Fetch City and Province / State based on the postal code


In the US, Canada and UK postal code are pretty good code to retrieve information on a location. In this tutorial we will use the yahoo place finder API to add geographical content to a data set based on the postal code. This tutorial can be easily turned around and used to run a query based on a  latitude and longitude (see the end of this post).


1. Convert postal into Geocoding
  1. Create a yahoo api account.

  2. Clean your postal code column to match the following format A1A 1A1 (please note the space separating the two legs). Use the split by length function as describe here.
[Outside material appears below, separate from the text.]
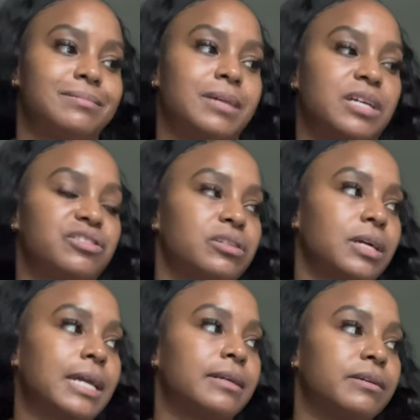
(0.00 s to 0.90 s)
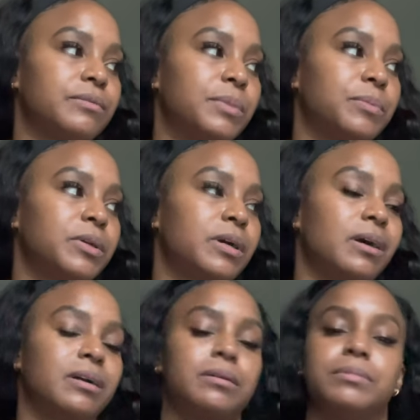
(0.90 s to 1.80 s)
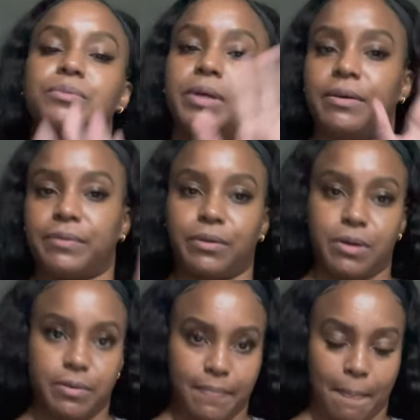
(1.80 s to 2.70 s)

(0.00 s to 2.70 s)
I should have got another memory card, but whatever, girl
  3. Add new column by fetching URLS... using the following expression
    "http://where.yahooapis.com/geocode?q=" + escape( join( [ forNonBlank(value, v, v, "") ], " "), "url" )+"+country=CA&appid=**YOUR_YAHOO_API_KEY**"Copy past your yahoo api key instead of **YOUR_YAHOO_API_KEY**


  4. Yahoo place finder answer is by default xml. But JSON and php are also supported. To change to different answer type, update the flag parameter in the query as describe in the API documentation.
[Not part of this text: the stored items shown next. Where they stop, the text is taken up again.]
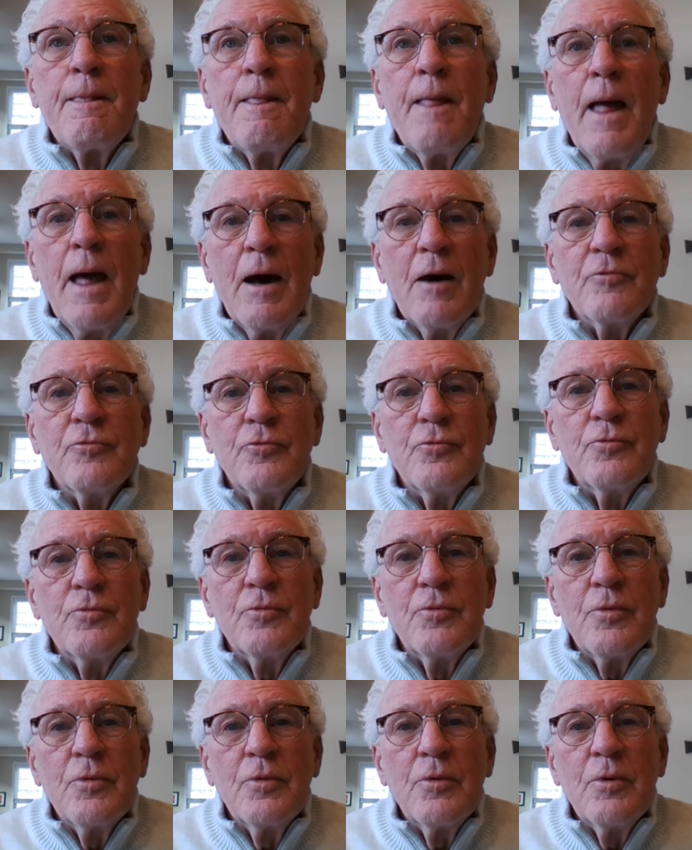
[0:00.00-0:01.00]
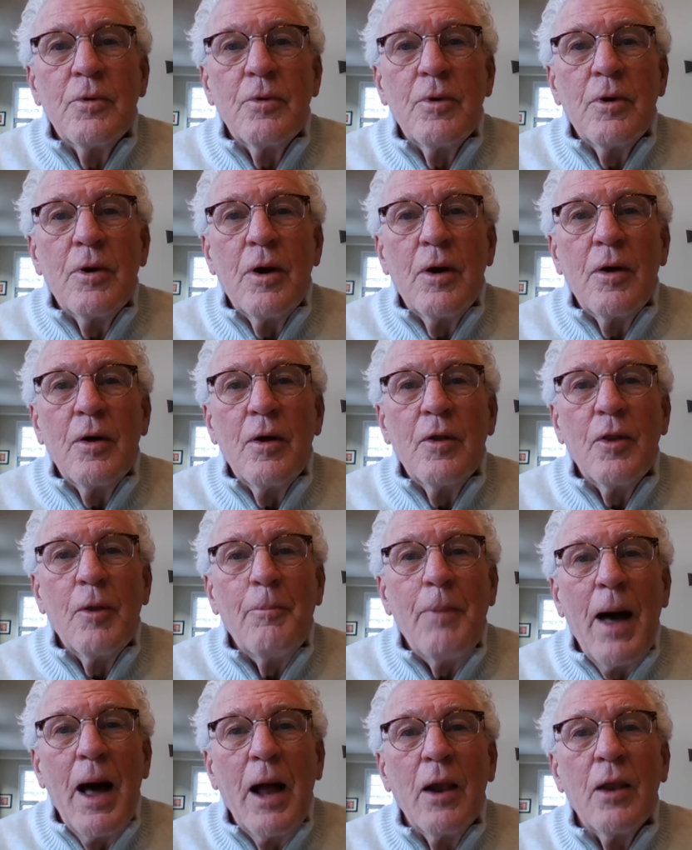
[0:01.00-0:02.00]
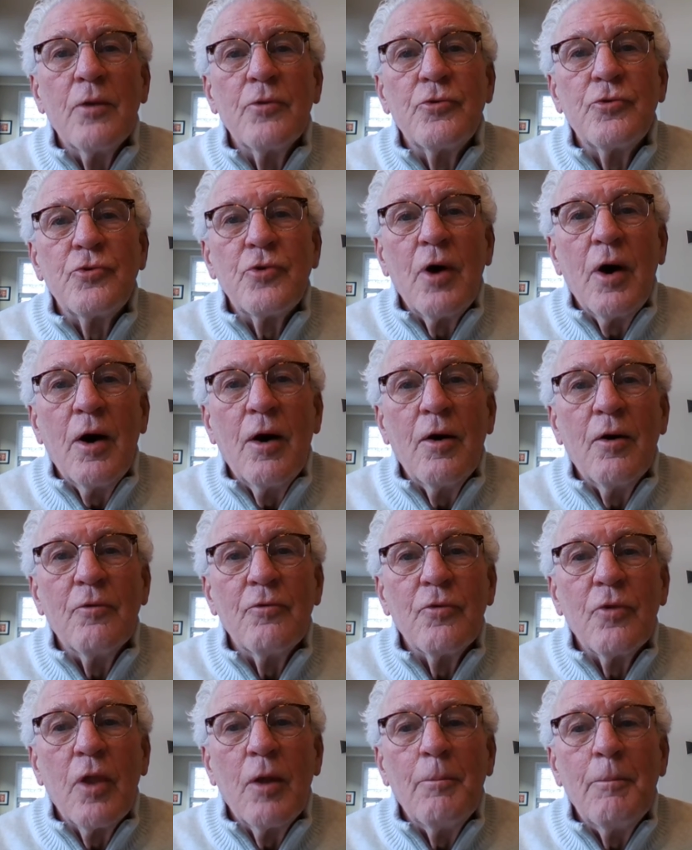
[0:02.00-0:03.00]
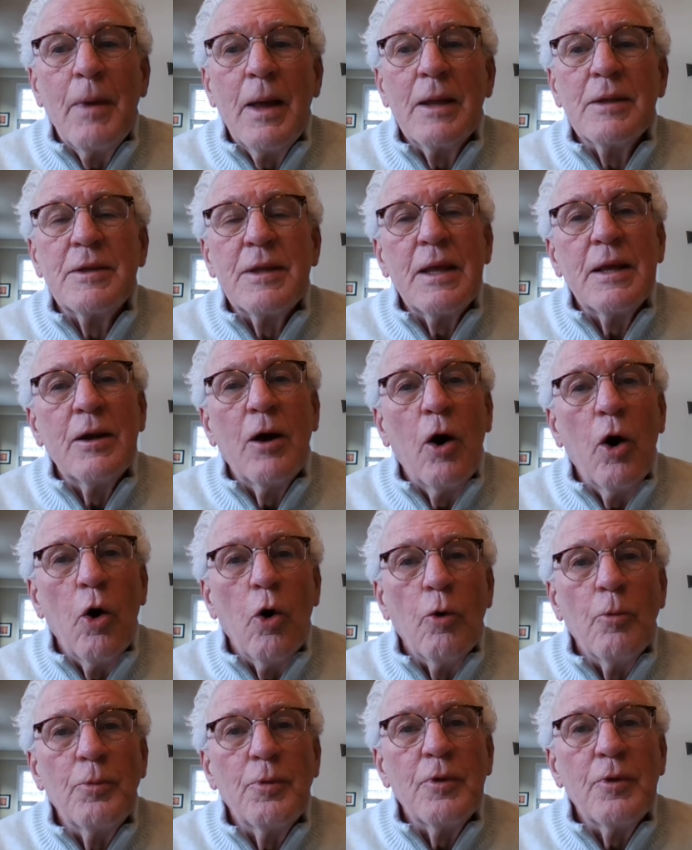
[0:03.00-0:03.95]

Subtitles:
have the balance of lament and hope.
    In our example we did not precise and flag parameters, so results will be in xml format. However we specify the country to Canada  by adding the following parameter in the query:  country=CA

2. Runig the query / throttle delay.
Within google refine adjust the throttle delay (time in millisecond between two queries). If you set it on 1000, refine will sent a query every second to the yahoo API service. So if your data set contains 60 records, the total time to run this query will be a minute.

Depending on the size of the project, the query can take more or less time. Please note that google refine currently does not support query that last more than 30 minutes. This should be fixed in the release 2.5.

3. Clean the geocoding
A new column will be added with the full xml (or JSON) answer from yahoo place finder API. Now you need to parse the query result to extract the state or province and city name. Check this post to learn how to parse and extract the information from an API.

4. Query based on a latitude and longitude
If you want to retrieve information based on a latitude and longitude:

  1. Concatenate your two values and separated them by a comma within a new column named Lat/Long. 
  2. Then add a column by fetching urls based on this new column and use the following expression:
    where.yahooapis.com/geocode?location="+value+"&gflags=R&appid=**YOUR_YAHOO_API_KEY**"Copy past your yahoo api key instead of **YOUR_YAHOO_API_KEY**


The new column will be created with the yahoo place finder xml answer.